**Activity**
Exactly transcribe the span of lines from the one containing "[9:08.48-9:09.52]" through the final line of the entries, inclusive, and nothing outside it. Exclude the pictures.

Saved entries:
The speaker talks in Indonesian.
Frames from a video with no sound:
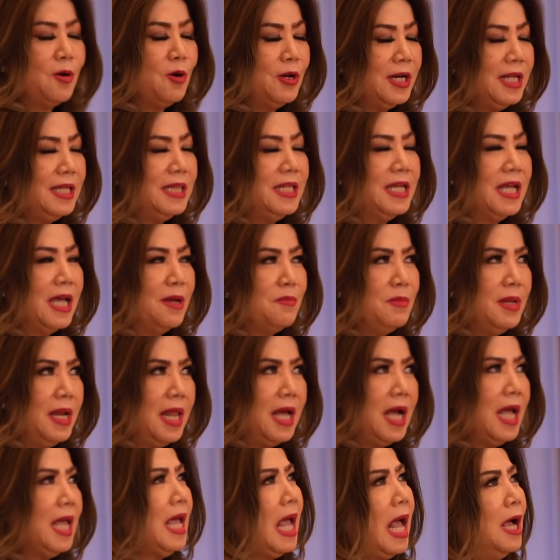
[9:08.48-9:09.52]
Rory tinggal
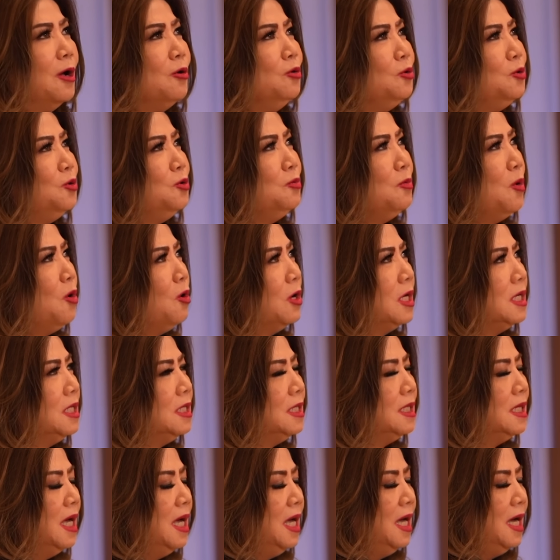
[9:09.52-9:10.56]
bilang, eh aku tuh mau
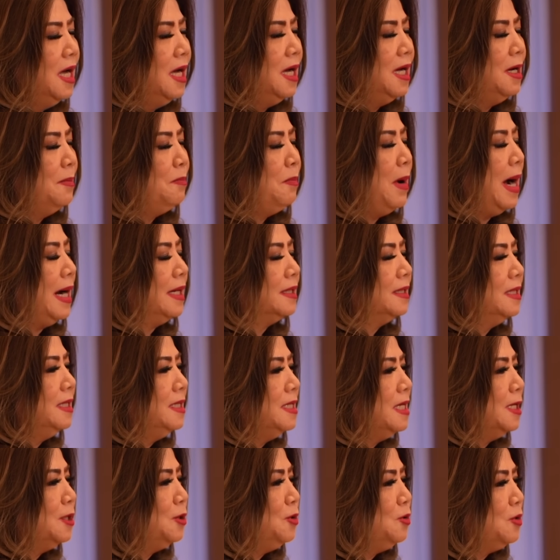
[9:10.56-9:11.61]
ke uh,
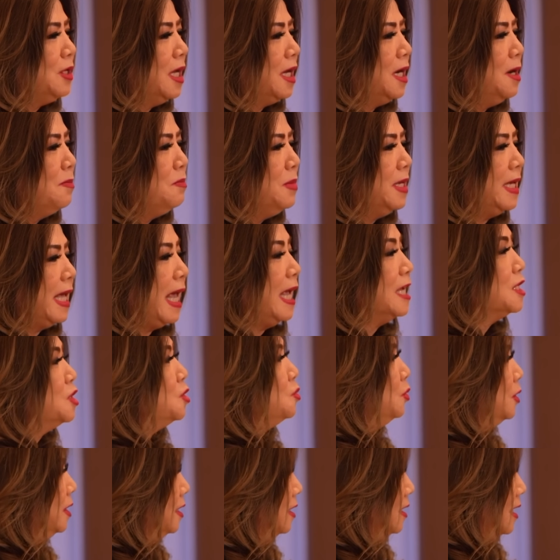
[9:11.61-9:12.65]
partinya tuh yang lebih
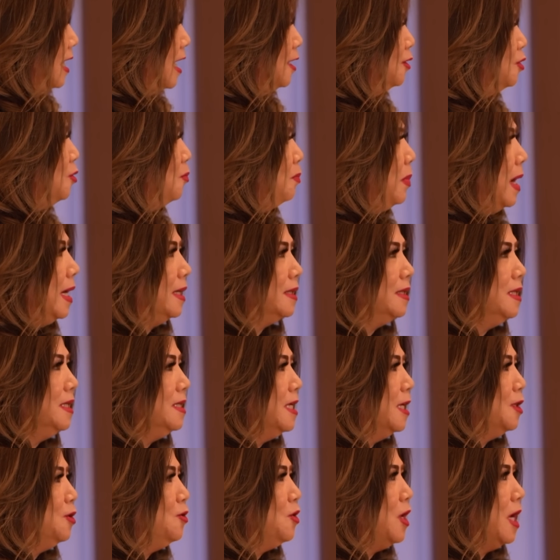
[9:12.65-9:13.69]
casual hmm. atau
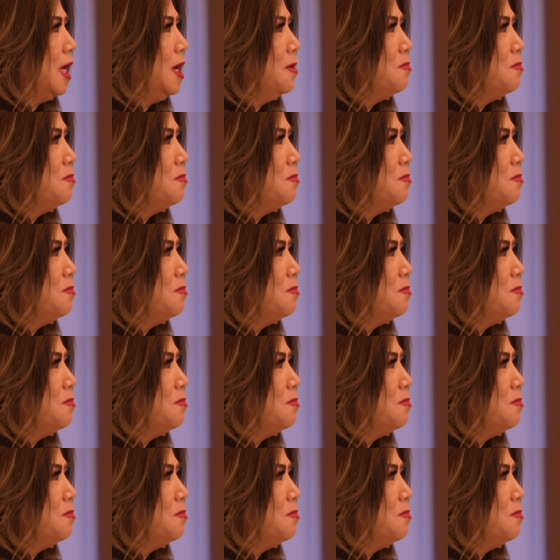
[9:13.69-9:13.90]
partinya tuh yang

**Solution**
[9:08.48-9:09.52]
Rory tinggal
[9:09.52-9:10.56]
bilang, eh aku tuh mau
[9:10.56-9:11.61]
ke uh,
[9:11.61-9:12.65]
partinya tuh yang lebih
[9:12.65-9:13.69]
casual hmm. atau
[9:13.69-9:13.90]
partinya tuh yang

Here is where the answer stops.